TASK DIRECTIONS:
Write the data out again, character for character, with no images.

+ + +

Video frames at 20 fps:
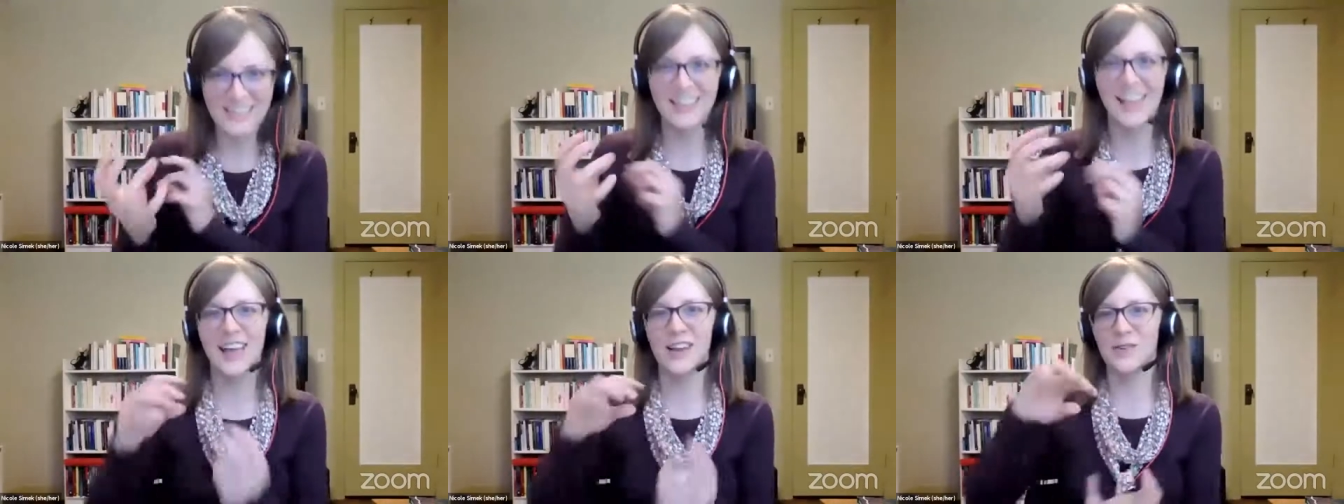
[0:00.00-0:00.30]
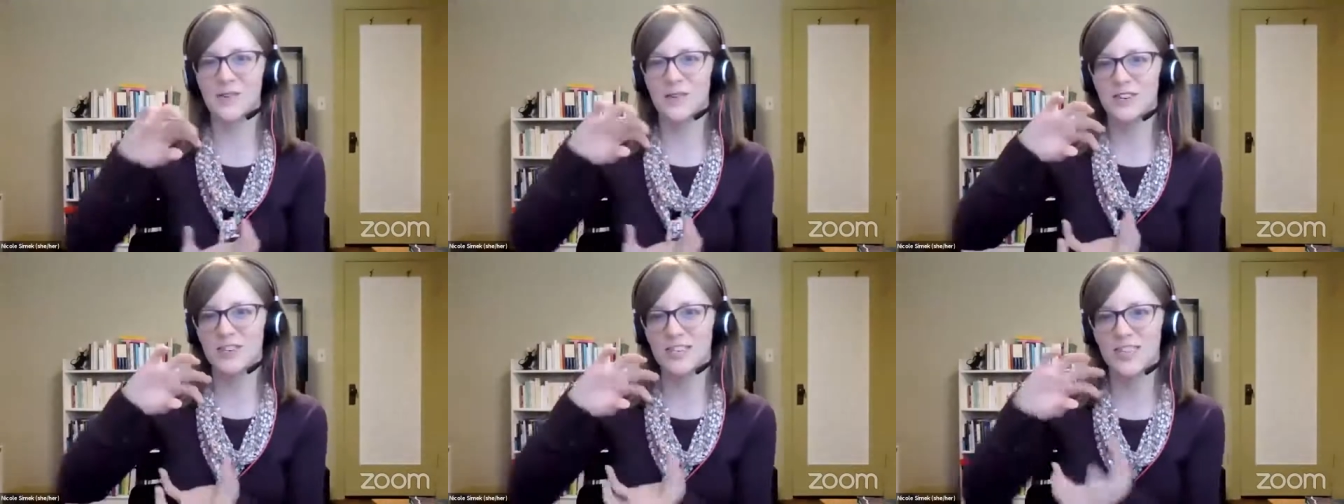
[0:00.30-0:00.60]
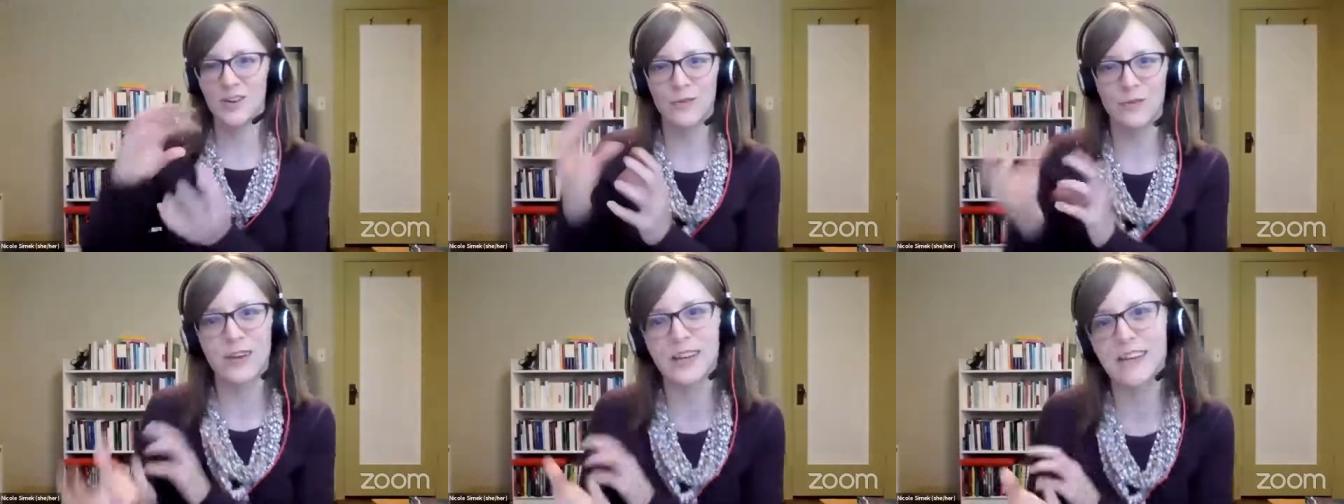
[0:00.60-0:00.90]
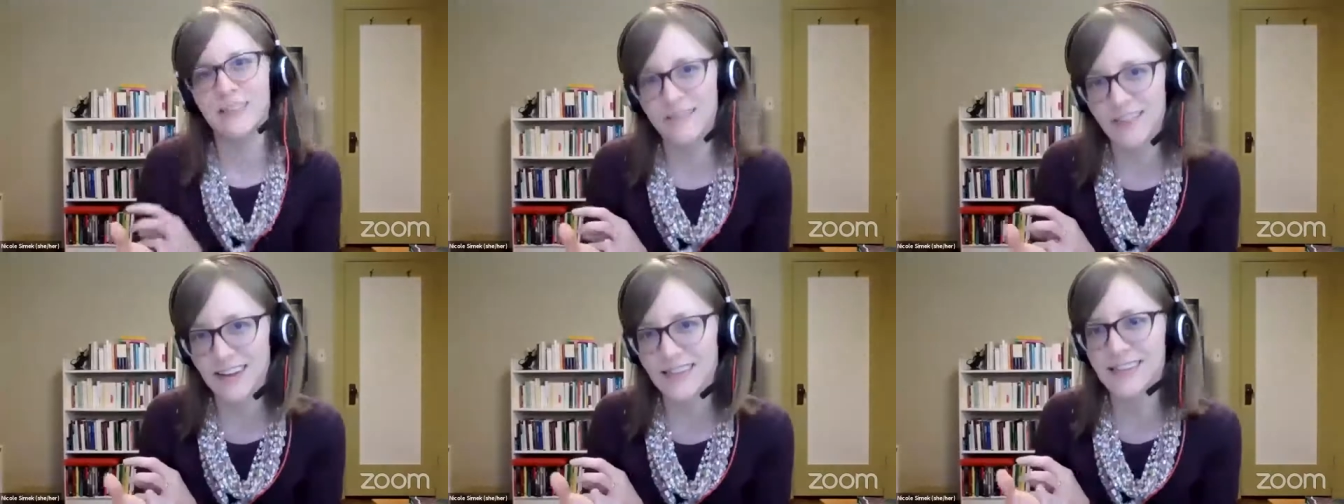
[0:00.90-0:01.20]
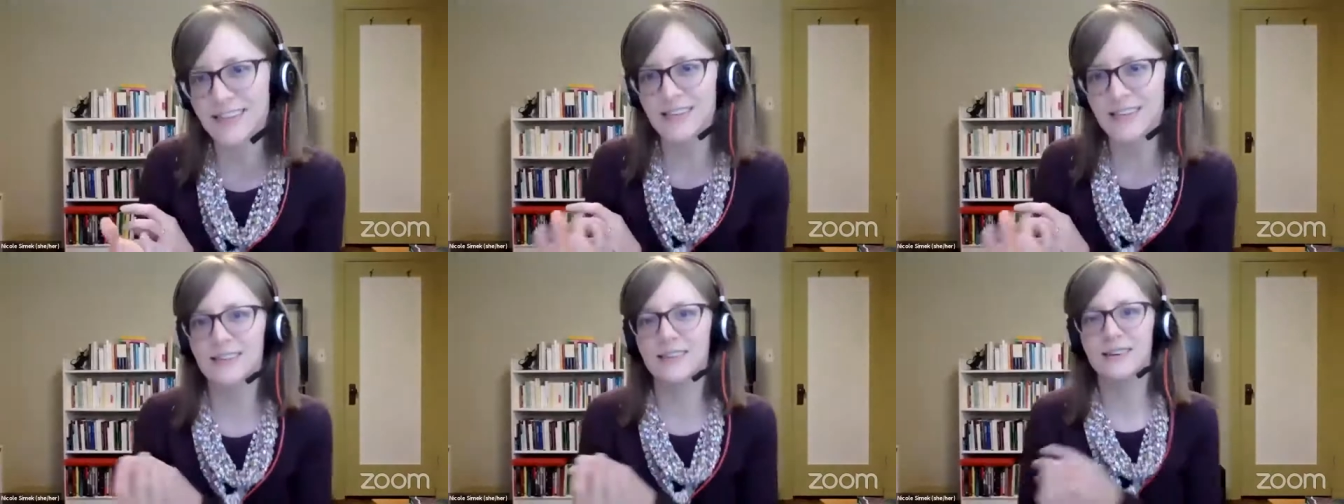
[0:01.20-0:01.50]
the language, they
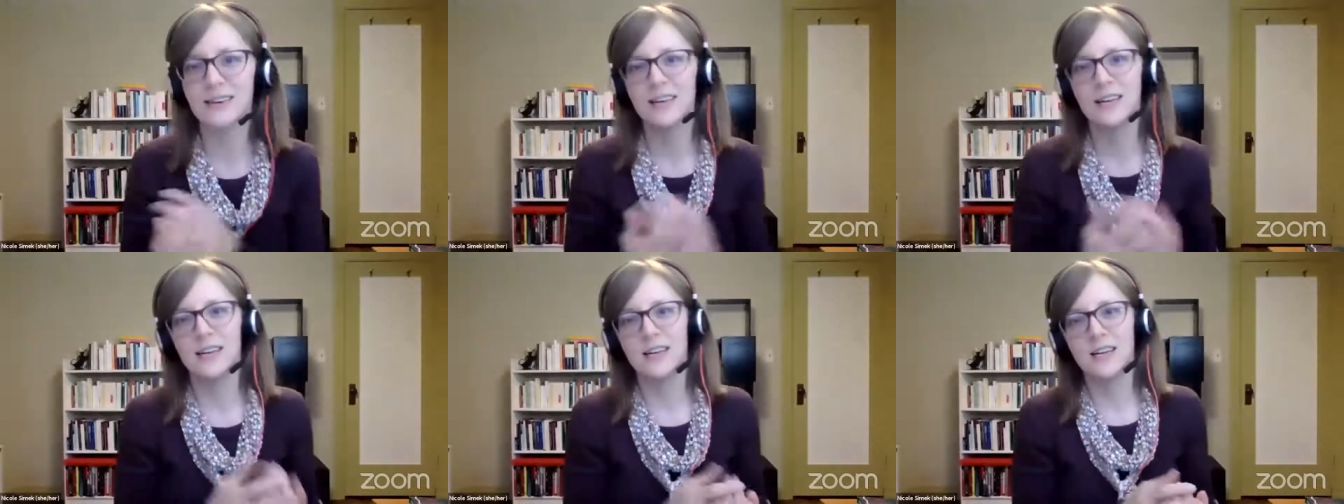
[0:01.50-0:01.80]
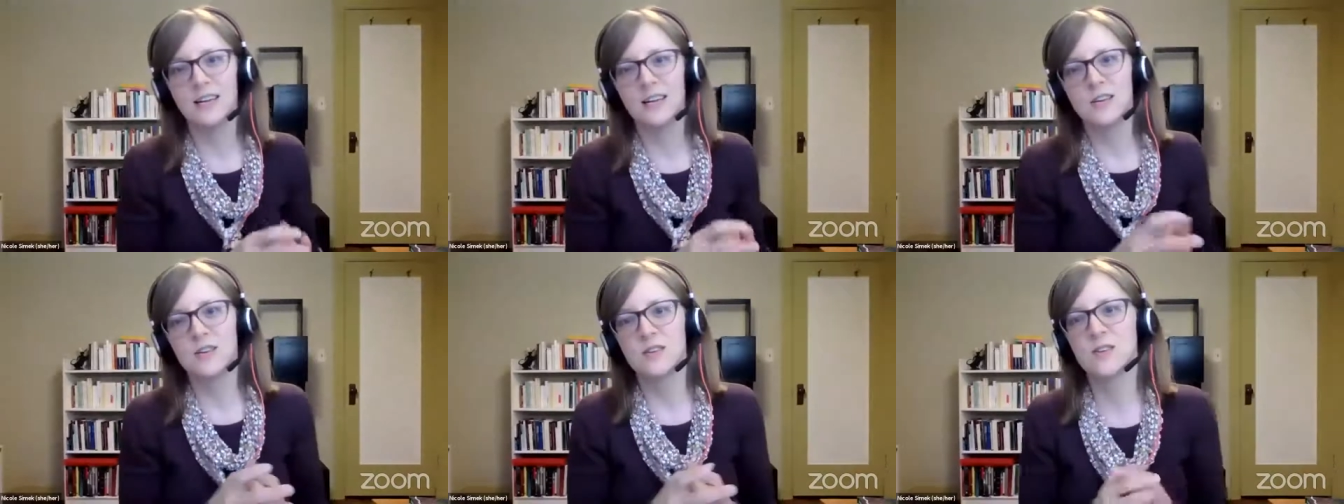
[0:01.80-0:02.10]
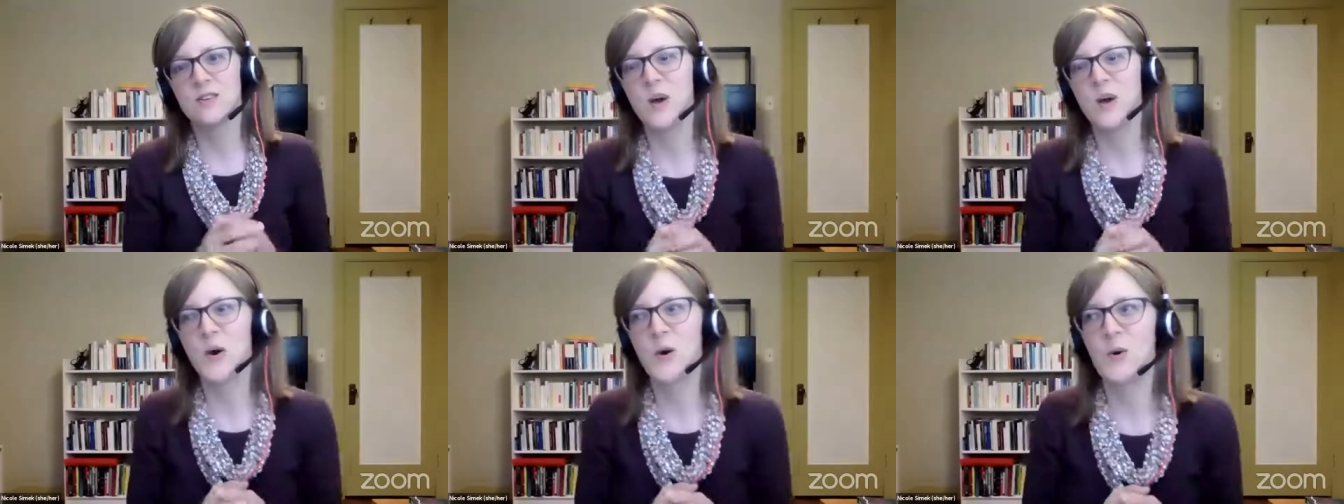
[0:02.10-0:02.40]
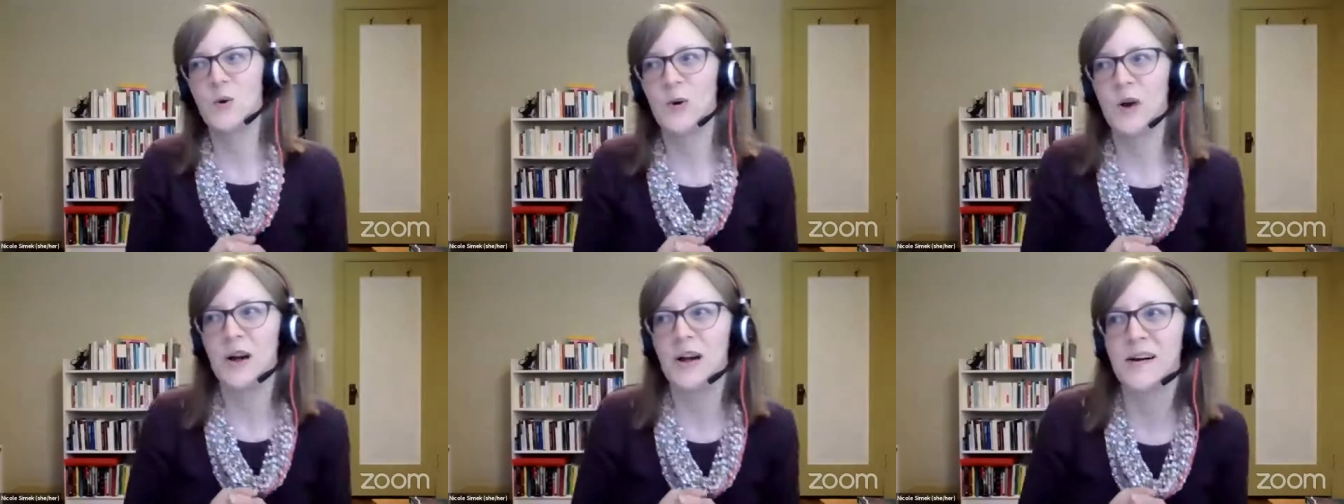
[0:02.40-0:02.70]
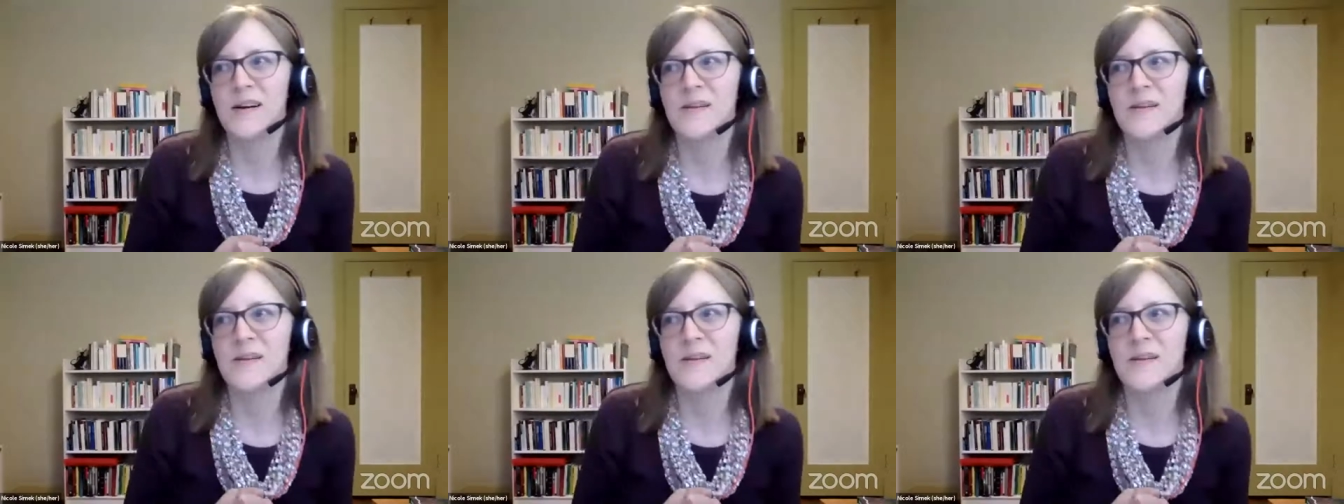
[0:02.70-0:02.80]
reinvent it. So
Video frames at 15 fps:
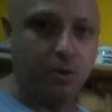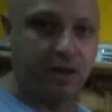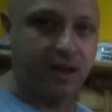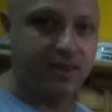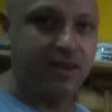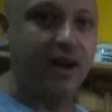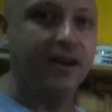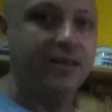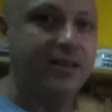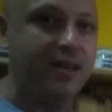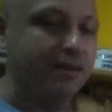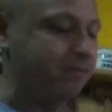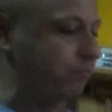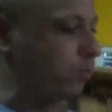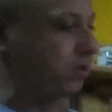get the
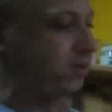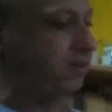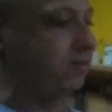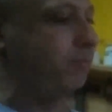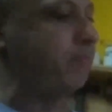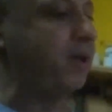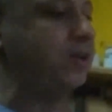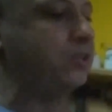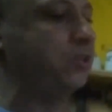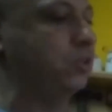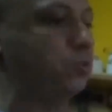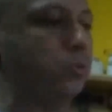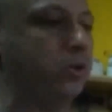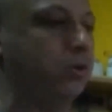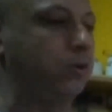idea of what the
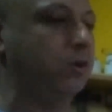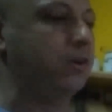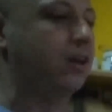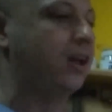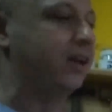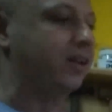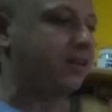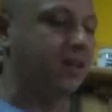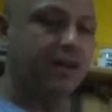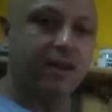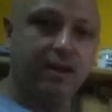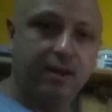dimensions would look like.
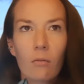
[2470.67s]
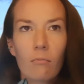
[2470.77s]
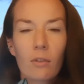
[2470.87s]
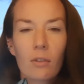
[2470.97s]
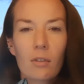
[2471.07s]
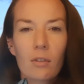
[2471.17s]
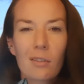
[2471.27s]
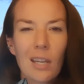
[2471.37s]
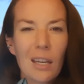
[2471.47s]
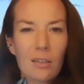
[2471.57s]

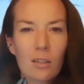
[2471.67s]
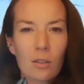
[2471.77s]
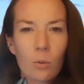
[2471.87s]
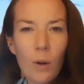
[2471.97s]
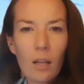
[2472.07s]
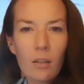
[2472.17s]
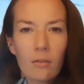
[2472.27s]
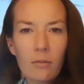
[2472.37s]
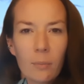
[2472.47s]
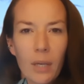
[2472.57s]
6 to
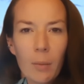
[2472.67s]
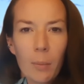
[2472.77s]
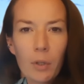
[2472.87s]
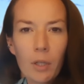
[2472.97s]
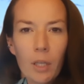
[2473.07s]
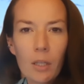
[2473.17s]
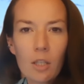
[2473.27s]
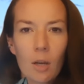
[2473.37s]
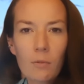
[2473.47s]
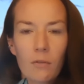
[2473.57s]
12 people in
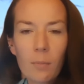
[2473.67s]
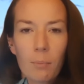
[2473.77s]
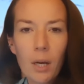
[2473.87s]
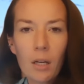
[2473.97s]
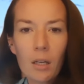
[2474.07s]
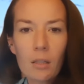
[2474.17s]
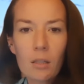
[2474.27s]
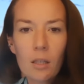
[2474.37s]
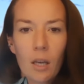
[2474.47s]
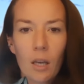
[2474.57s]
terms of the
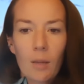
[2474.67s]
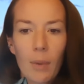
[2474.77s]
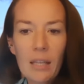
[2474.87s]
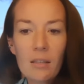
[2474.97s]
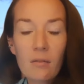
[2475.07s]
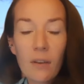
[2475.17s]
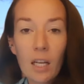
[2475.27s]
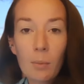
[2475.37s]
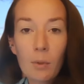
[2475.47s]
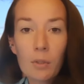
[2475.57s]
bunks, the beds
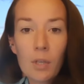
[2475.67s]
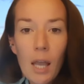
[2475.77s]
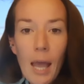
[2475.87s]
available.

+ + +

YOUR RESPONSE:
Video frames at 20 fps:
[0:00.00-0:00.30]
[0:00.30-0:00.60]
[0:00.60-0:00.90]
[0:00.90-0:01.20]
[0:01.20-0:01.50]
the language, they
[0:01.50-0:01.80]
[0:01.80-0:02.10]
[0:02.10-0:02.40]
[0:02.40-0:02.70]
[0:02.70-0:02.80]
reinvent it. So
Video frames at 15 fps:
get the
idea of what the
dimensions would look like.
[2470.67s]
[2470.77s]
[2470.87s]
[2470.97s]
[2471.07s]
[2471.17s]
[2471.27s]
[2471.37s]
[2471.47s]
[2471.57s]

[2471.67s]
[2471.77s]
[2471.87s]
[2471.97s]
[2472.07s]
[2472.17s]
[2472.27s]
[2472.37s]
[2472.47s]
[2472.57s]
6 to
[2472.67s]
[2472.77s]
[2472.87s]
[2472.97s]
[2473.07s]
[2473.17s]
[2473.27s]
[2473.37s]
[2473.47s]
[2473.57s]
12 people in
[2473.67s]
[2473.77s]
[2473.87s]
[2473.97s]
[2474.07s]
[2474.17s]
[2474.27s]
[2474.37s]
[2474.47s]
[2474.57s]
terms of the
[2474.67s]
[2474.77s]
[2474.87s]
[2474.97s]
[2475.07s]
[2475.17s]
[2475.27s]
[2475.37s]
[2475.47s]
[2475.57s]
bunks, the beds
[2475.67s]
[2475.77s]
[2475.87s]
available.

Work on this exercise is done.